### [ASSIGNMENT]
Repeat each entry exactly. Drop every image.

### [INPUT MATERIAL]

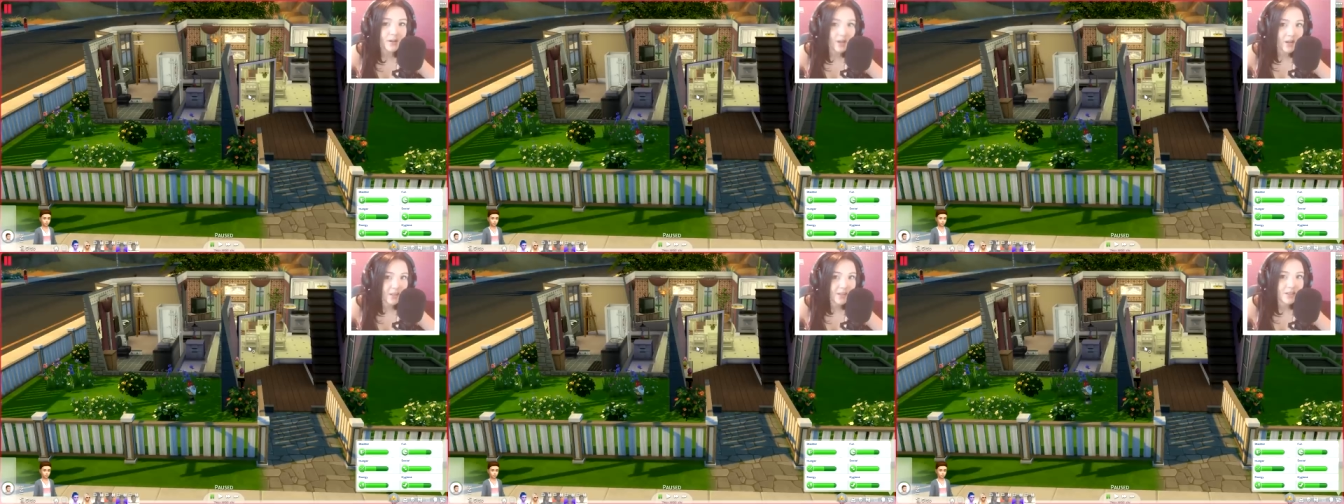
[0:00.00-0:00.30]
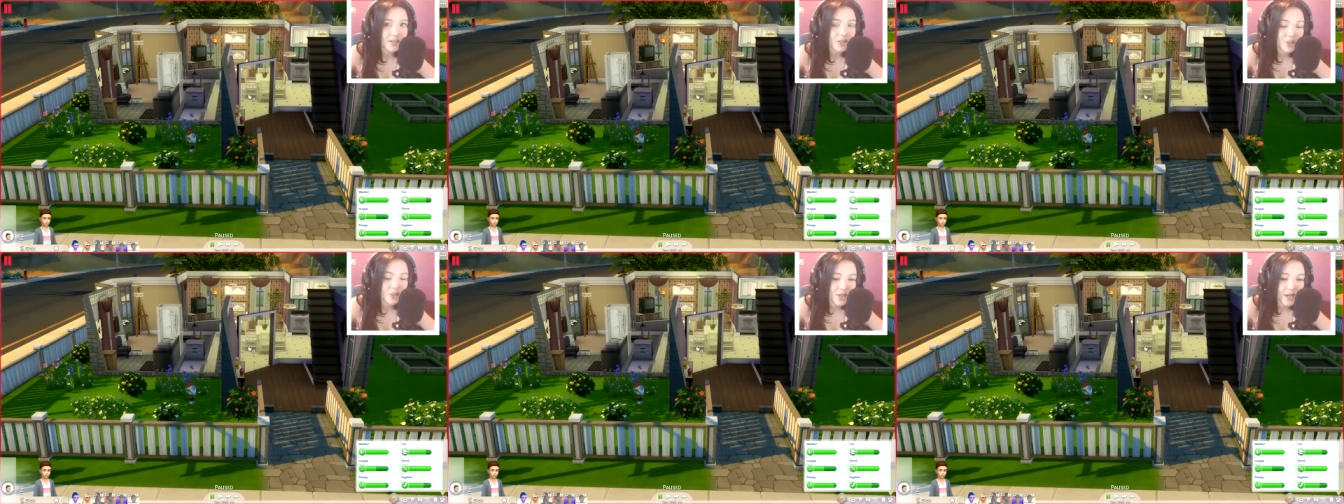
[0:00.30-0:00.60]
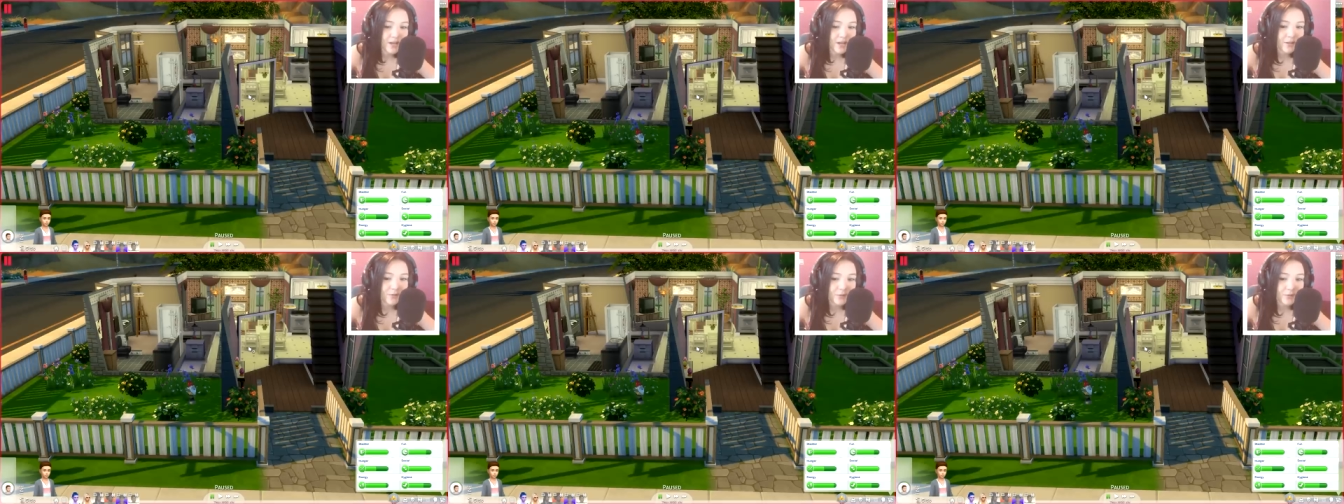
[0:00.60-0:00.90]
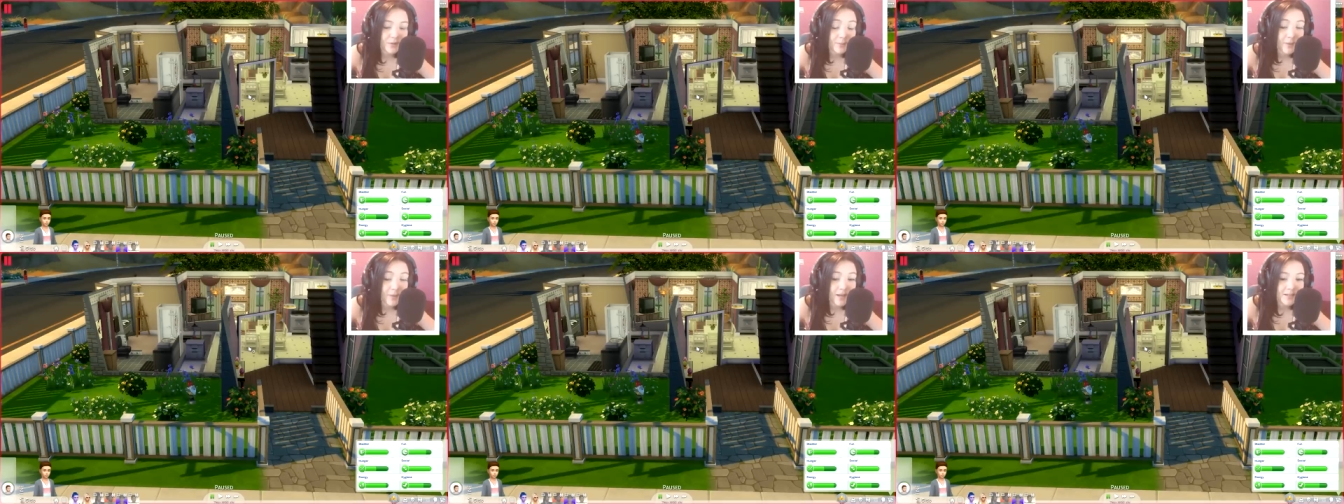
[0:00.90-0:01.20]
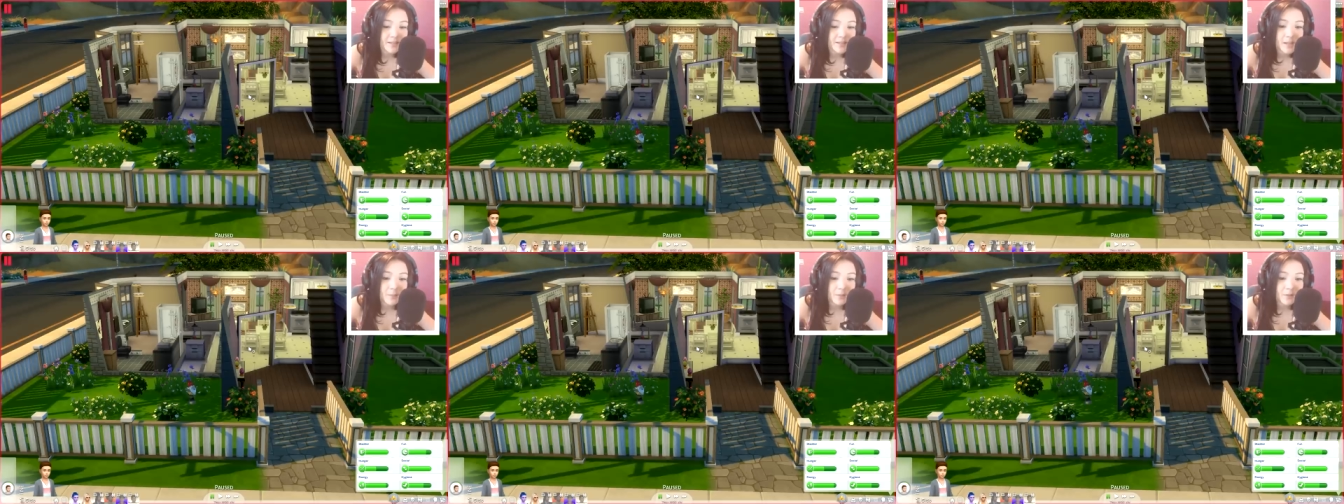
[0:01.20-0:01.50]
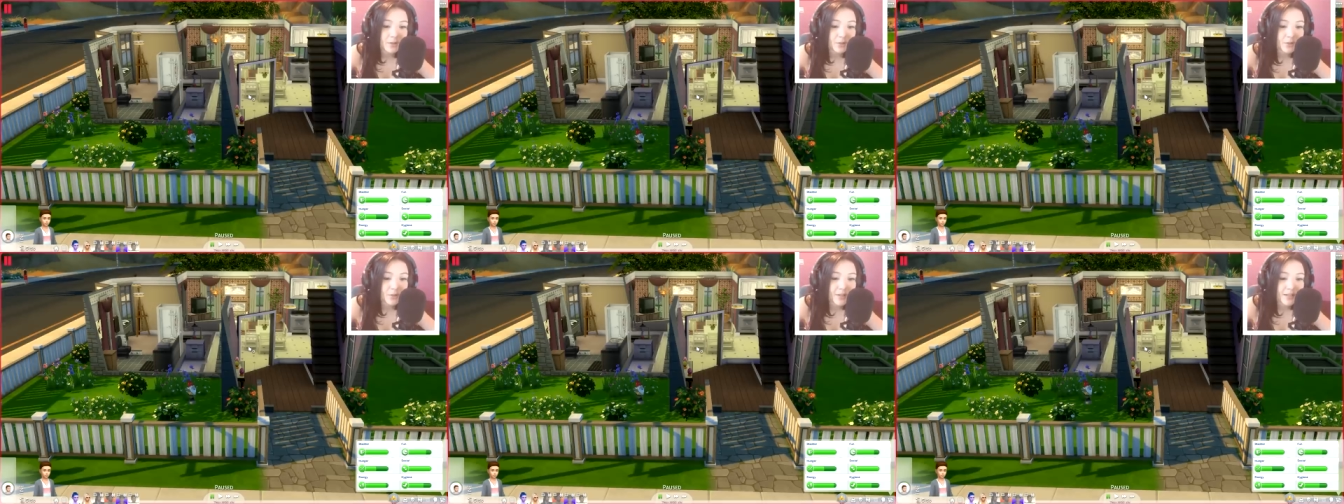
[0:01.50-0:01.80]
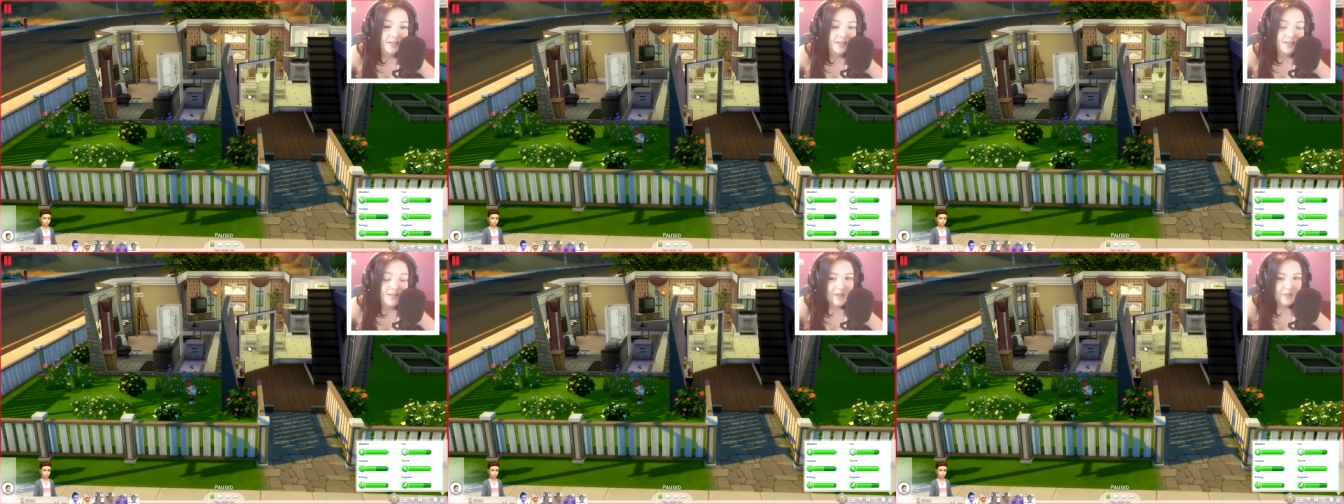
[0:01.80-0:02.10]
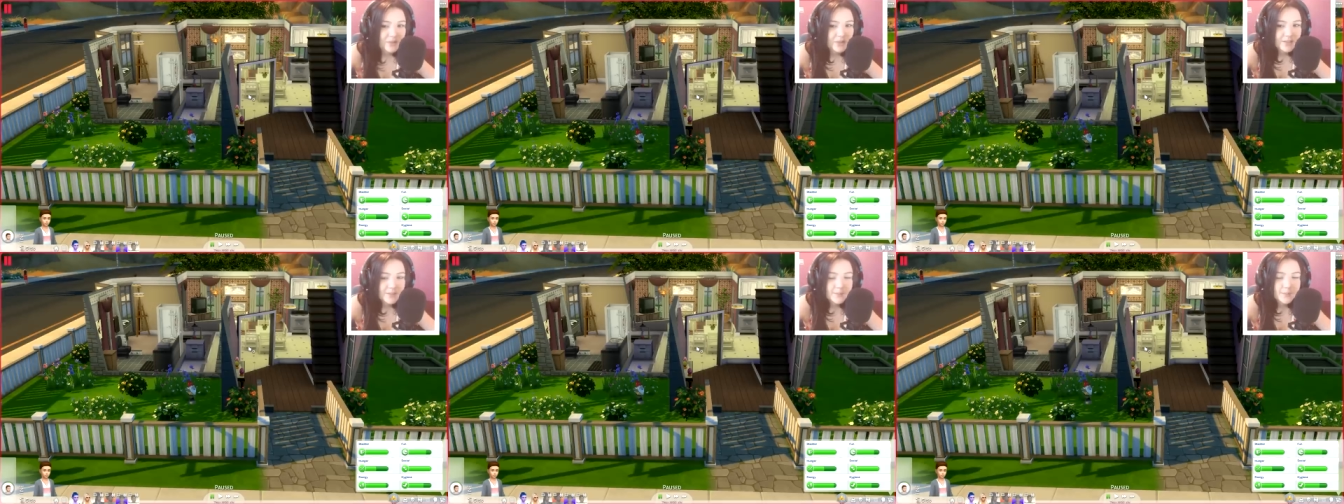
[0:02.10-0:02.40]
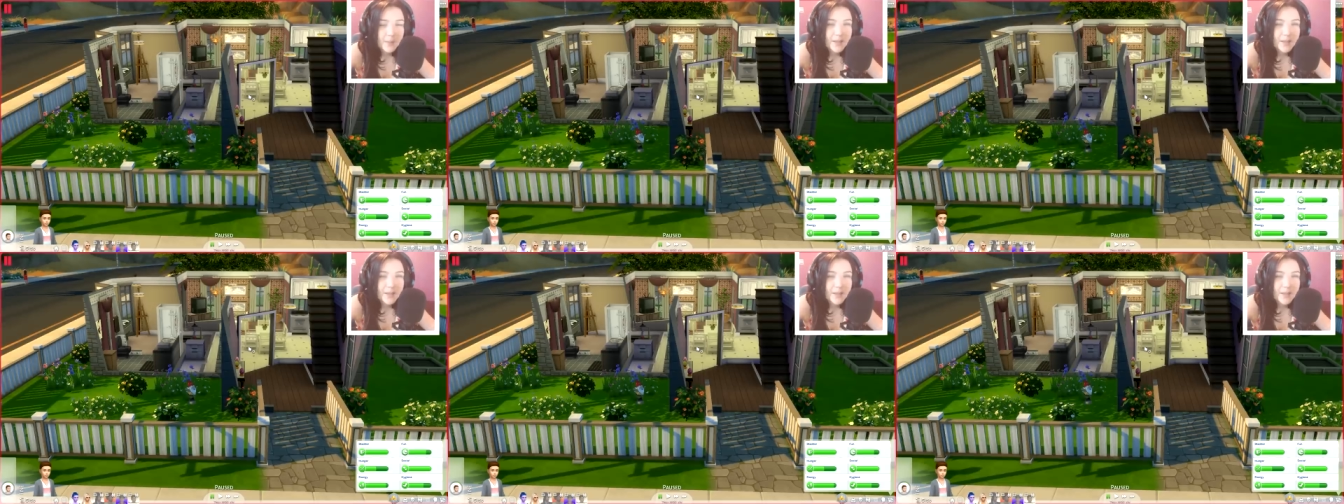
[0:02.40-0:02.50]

on this channel for the past couple of weeks. I've just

### [SOLUTION TO THIS EXERCISE]
[0:00.00-0:00.30]
[0:00.30-0:00.60]
[0:00.60-0:00.90]
[0:00.90-0:01.20]
[0:01.20-0:01.50]
[0:01.50-0:01.80]
[0:01.80-0:02.10]
[0:02.10-0:02.40]
[0:02.40-0:02.50]

on this channel for the past couple of weeks. I've just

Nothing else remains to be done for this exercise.